Sometimes this media’s laser-like focus on worthy victims becomes too much to take. For example, on March 10 the first two headlines during the BBC Today Programme 8am news were the Ukrainian president saying a Russian attack on maternity hospital was a war crime and that Russia had been accused of deploying powerful vacuum bombs in Ukraine. All of which is important news, of course.

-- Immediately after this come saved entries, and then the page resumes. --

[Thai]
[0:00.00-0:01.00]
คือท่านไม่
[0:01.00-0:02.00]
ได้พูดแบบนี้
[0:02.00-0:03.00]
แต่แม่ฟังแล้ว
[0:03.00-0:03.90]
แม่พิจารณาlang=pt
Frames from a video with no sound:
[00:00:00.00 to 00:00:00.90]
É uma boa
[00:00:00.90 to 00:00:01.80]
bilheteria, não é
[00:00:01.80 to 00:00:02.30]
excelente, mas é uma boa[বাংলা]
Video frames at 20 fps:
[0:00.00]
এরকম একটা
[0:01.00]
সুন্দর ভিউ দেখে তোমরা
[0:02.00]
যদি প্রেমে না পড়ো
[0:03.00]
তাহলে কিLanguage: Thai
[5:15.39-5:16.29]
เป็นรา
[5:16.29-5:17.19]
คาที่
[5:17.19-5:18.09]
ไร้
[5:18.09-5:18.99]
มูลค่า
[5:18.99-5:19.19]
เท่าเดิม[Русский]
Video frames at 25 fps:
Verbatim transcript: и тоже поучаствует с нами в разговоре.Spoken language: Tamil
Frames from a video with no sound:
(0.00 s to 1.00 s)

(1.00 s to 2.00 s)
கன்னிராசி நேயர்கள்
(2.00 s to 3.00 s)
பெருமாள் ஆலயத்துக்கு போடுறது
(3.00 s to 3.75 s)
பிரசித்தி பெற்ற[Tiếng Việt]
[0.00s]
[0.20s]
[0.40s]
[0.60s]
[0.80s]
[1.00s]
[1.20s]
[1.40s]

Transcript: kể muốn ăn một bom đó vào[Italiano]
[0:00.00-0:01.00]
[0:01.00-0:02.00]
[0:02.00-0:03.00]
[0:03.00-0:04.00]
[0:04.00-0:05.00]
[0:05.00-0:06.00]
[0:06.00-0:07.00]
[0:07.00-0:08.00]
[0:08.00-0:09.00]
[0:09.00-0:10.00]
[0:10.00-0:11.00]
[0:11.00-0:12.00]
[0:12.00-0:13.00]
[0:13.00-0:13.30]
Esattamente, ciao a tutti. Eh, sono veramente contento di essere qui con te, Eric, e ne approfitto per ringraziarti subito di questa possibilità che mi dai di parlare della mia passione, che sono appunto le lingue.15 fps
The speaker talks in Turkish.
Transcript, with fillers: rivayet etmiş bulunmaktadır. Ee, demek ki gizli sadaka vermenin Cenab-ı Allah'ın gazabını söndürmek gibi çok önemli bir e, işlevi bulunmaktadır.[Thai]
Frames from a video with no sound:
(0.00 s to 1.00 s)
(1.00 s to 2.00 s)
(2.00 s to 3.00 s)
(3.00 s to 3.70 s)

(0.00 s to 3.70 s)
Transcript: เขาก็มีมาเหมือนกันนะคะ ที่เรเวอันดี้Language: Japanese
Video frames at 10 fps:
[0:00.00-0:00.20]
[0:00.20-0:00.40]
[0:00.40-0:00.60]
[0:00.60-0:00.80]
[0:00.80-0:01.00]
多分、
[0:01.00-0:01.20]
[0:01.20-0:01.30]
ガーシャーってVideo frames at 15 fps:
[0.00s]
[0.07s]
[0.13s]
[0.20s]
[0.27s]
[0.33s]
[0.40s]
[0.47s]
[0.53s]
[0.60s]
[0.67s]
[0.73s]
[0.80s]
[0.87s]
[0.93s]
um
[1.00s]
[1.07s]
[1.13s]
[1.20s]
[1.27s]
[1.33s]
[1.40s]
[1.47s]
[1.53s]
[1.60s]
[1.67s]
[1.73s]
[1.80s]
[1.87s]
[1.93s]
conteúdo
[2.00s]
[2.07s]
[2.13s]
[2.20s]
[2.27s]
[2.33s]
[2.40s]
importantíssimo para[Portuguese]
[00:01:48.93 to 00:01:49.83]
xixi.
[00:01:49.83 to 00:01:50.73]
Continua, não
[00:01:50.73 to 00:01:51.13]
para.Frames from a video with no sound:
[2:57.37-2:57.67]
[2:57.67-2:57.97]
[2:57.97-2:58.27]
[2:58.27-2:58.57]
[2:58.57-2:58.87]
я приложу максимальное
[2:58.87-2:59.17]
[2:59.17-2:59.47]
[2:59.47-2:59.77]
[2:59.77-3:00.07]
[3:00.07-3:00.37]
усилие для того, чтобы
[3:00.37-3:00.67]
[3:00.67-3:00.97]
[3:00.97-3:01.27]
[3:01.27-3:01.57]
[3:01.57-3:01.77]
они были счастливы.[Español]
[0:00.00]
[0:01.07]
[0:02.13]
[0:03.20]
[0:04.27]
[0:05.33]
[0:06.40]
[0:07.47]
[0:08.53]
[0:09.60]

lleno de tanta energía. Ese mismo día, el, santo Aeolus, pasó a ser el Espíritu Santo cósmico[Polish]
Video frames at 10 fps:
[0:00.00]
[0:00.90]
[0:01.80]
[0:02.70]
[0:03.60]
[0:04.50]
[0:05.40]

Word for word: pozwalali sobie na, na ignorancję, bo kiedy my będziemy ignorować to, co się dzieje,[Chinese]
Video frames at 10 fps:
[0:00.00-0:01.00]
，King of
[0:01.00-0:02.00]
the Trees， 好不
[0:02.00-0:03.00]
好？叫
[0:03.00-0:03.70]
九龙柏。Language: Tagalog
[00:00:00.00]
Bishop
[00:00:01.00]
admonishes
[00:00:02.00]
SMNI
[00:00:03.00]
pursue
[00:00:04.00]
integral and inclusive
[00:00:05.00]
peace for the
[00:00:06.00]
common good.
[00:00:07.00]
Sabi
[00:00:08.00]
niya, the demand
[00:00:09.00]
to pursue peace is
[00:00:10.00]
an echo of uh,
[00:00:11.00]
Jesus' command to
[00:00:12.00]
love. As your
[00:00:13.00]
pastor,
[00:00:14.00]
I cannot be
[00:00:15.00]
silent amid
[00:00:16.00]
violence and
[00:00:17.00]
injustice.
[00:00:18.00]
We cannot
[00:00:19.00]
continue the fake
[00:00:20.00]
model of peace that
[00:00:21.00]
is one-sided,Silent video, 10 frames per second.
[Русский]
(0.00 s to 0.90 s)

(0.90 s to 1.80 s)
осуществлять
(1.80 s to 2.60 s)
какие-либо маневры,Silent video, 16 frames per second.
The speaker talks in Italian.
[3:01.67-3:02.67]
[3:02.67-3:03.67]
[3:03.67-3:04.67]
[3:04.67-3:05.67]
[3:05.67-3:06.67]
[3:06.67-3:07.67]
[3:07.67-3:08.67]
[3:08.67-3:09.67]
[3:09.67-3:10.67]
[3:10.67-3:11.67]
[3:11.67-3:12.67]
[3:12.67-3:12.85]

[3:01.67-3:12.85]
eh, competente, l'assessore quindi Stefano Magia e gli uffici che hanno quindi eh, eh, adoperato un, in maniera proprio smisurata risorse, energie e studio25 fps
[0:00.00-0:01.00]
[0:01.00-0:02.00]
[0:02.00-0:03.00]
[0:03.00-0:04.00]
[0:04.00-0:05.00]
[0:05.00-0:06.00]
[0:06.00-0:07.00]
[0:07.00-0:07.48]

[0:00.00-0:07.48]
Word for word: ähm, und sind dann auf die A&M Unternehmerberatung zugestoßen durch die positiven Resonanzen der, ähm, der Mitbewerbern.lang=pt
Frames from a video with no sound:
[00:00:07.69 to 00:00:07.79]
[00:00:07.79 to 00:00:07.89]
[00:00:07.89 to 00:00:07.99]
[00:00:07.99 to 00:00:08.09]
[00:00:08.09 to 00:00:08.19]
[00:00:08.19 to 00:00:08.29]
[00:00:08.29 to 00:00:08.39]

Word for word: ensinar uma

However, in 2019 The Yemeni Archive, a Danish-based database project tracking human rights violations in the war, stated the Saudi-led coalition was allegedly responsible for 72 attacks on medical facilities in Yemen, while Action on Armed Violence confirms the US has previously dropped vacuum bombs — AKA thermobaric weapons, which take oxygen from the air around them to create an explosion with a more deadly blast wave — in both Afghanistan and Iraq. I don’t have a time machine but I’m willing to bet none of the Saudi and US actions made it into a BBC News headline at the time.

One conclusion seems inescapable: if the war in Yemen received the level and quality of media coverage Ukraine has had for just a couple of days, Britain would be forced to end its support for Saudi Arabia. This would mean the end of the Saudi bombardment of Yemen as they wouldn’t have the crucial British logistical support they need to continue their air war, as one BAE employee explained to Channel 4’s Dispatches in 2019.

In case it is not already clear, I am not arguing the media shouldn’t focus on the atrocities Russia is committing in Ukraine. I am arguing the media should also be focusing on the atrocities Britain is helping Saudi Arabia commit in Yemen.

Indeed, a case can be made that the media have a responsibility to focus more on Yemen than Ukraine. The humanitarian crisis in Yemen has been fuelled by Britain, the home country of the British media and the vast majority of its journalists and audience. It is where we pay our taxes and have the greatest opportunity to impact government policy.

And while stopping the Russian government’s attack on Ukraine will be a very difficult task, ending the Saudi attack on Yemen is comparatively simple: Britain just needs to stop providing support to Saudi Arabia.

So, yes, of course we should all show solidarity and support for Ukrainians under Russian attack. But at the same time we would do well to understand, as Herman and Chomsky argue, that the media coverage of the conflict “is evidence of an extremely effective propaganda system.”